- GIVEN DATA -
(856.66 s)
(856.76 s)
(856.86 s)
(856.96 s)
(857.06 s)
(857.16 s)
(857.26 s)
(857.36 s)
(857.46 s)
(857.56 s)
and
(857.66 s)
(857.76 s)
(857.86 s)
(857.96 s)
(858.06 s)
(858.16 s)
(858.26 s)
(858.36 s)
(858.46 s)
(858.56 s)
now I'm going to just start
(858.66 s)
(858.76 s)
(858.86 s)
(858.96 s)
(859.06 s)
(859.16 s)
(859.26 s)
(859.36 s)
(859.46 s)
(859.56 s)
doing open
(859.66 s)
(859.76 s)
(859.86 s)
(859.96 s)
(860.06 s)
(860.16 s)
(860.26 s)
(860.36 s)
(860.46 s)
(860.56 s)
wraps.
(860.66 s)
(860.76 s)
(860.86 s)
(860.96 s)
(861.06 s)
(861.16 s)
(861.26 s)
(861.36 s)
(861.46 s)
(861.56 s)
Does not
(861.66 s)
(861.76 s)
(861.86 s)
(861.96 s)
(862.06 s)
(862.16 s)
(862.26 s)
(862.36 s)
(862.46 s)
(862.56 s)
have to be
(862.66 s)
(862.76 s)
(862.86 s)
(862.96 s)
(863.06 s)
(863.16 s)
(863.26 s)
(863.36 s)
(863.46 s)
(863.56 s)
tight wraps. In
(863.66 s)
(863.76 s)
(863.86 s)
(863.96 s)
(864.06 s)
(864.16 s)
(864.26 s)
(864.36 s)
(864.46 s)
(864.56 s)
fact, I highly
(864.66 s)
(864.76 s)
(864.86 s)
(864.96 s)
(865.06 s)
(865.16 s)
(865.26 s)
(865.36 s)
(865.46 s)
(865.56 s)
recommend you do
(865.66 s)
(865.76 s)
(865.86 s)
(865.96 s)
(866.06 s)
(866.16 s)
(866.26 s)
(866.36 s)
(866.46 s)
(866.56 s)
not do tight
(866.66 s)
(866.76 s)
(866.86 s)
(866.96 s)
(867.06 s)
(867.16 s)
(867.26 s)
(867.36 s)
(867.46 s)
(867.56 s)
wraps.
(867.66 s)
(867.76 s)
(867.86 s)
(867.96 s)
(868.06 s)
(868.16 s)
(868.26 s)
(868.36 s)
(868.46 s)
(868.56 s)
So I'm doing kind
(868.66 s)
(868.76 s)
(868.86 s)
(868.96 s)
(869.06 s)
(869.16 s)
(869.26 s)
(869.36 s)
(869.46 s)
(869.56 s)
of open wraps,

- EXERCISE OBJECTIVE -
Every record should be repeated exactly; please leave none out.

- WRITTEN ANSWER -
(856.66 s)
(856.76 s)
(856.86 s)
(856.96 s)
(857.06 s)
(857.16 s)
(857.26 s)
(857.36 s)
(857.46 s)
(857.56 s)
and
(857.66 s)
(857.76 s)
(857.86 s)
(857.96 s)
(858.06 s)
(858.16 s)
(858.26 s)
(858.36 s)
(858.46 s)
(858.56 s)
now I'm going to just start
(858.66 s)
(858.76 s)
(858.86 s)
(858.96 s)
(859.06 s)
(859.16 s)
(859.26 s)
(859.36 s)
(859.46 s)
(859.56 s)
doing open
(859.66 s)
(859.76 s)
(859.86 s)
(859.96 s)
(860.06 s)
(860.16 s)
(860.26 s)
(860.36 s)
(860.46 s)
(860.56 s)
wraps.
(860.66 s)
(860.76 s)
(860.86 s)
(860.96 s)
(861.06 s)
(861.16 s)
(861.26 s)
(861.36 s)
(861.46 s)
(861.56 s)
Does not
(861.66 s)
(861.76 s)
(861.86 s)
(861.96 s)
(862.06 s)
(862.16 s)
(862.26 s)
(862.36 s)
(862.46 s)
(862.56 s)
have to be
(862.66 s)
(862.76 s)
(862.86 s)
(862.96 s)
(863.06 s)
(863.16 s)
(863.26 s)
(863.36 s)
(863.46 s)
(863.56 s)
tight wraps. In
(863.66 s)
(863.76 s)
(863.86 s)
(863.96 s)
(864.06 s)
(864.16 s)
(864.26 s)
(864.36 s)
(864.46 s)
(864.56 s)
fact, I highly
(864.66 s)
(864.76 s)
(864.86 s)
(864.96 s)
(865.06 s)
(865.16 s)
(865.26 s)
(865.36 s)
(865.46 s)
(865.56 s)
recommend you do
(865.66 s)
(865.76 s)
(865.86 s)
(865.96 s)
(866.06 s)
(866.16 s)
(866.26 s)
(866.36 s)
(866.46 s)
(866.56 s)
not do tight
(866.66 s)
(866.76 s)
(866.86 s)
(866.96 s)
(867.06 s)
(867.16 s)
(867.26 s)
(867.36 s)
(867.46 s)
(867.56 s)
wraps.
(867.66 s)
(867.76 s)
(867.86 s)
(867.96 s)
(868.06 s)
(868.16 s)
(868.26 s)
(868.36 s)
(868.46 s)
(868.56 s)
So I'm doing kind
(868.66 s)
(868.76 s)
(868.86 s)
(868.96 s)
(869.06 s)
(869.16 s)
(869.26 s)
(869.36 s)
(869.46 s)
(869.56 s)
of open wraps,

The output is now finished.